Collected data entries
= Beginning of Section =
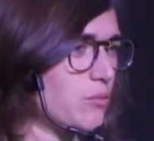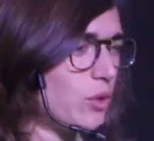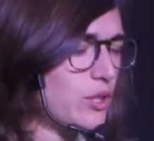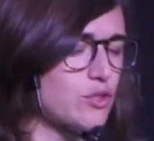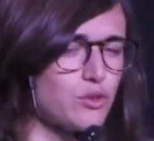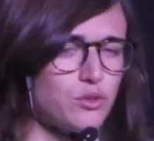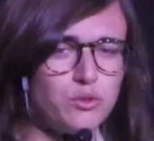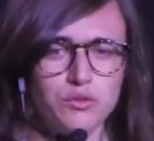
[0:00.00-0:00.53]

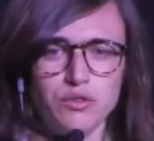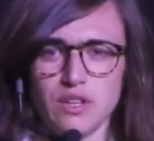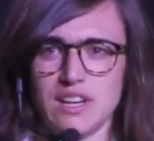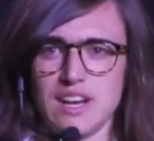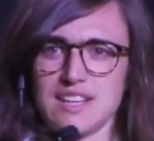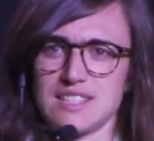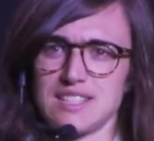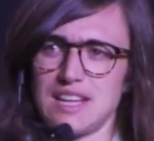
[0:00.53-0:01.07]
what to do for the
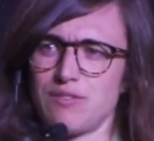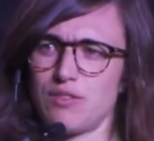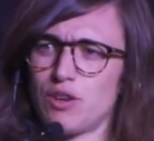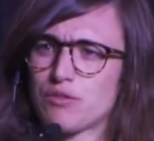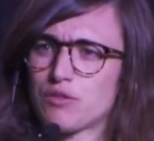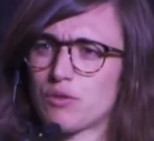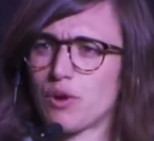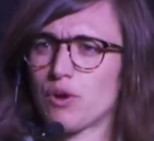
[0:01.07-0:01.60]
next level
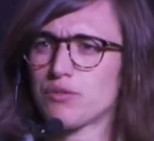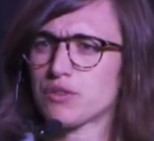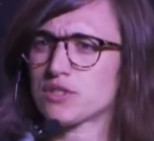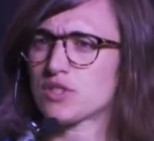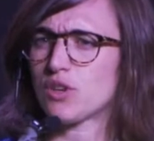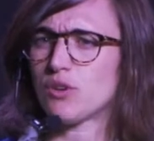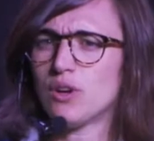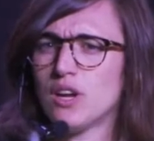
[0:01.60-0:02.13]
of growth or
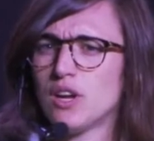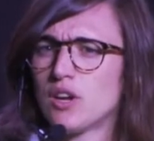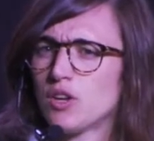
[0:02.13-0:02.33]
so,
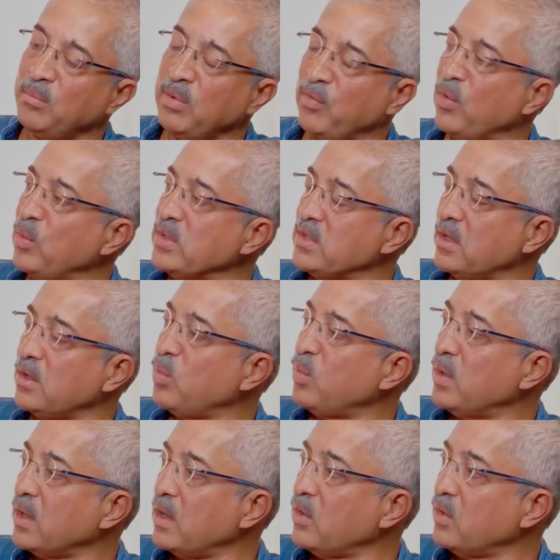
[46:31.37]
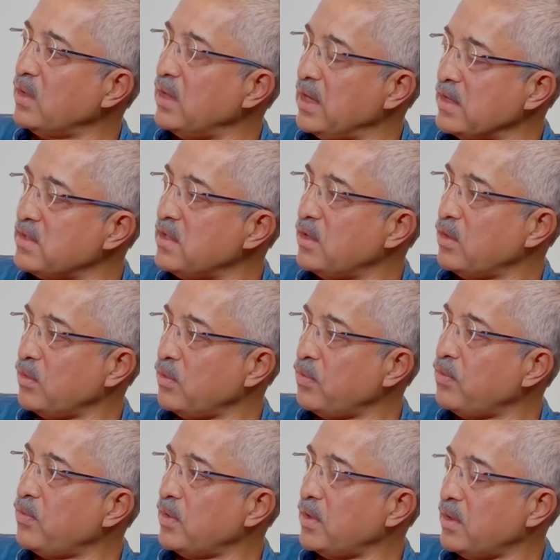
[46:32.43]
before we start working on the next set of
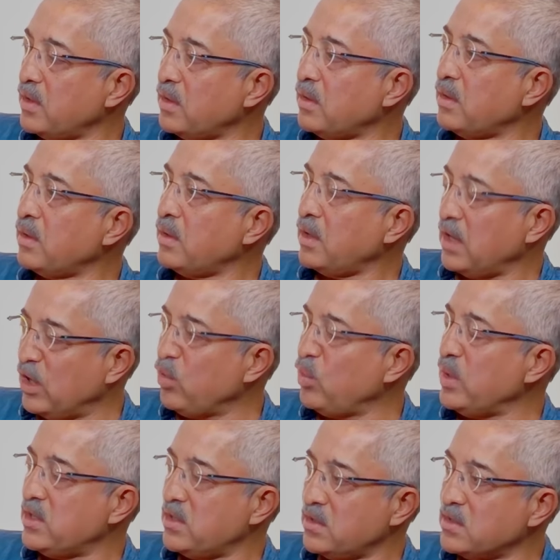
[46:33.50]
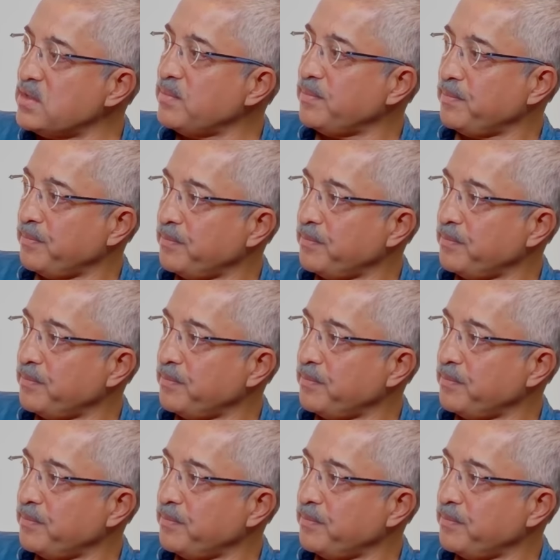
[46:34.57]
innovations.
= End of Section =
Exercise objective -
Could you reproduce the entries verbatim, leaving out all pictures?

Solution to this exercise -
[0:00.00-0:00.53]

[0:00.53-0:01.07]
what to do for the
[0:01.07-0:01.60]
next level
[0:01.60-0:02.13]
of growth or
[0:02.13-0:02.33]
so,
[46:31.37]
[46:32.43]
before we start working on the next set of
[46:33.50]
[46:34.57]
innovations.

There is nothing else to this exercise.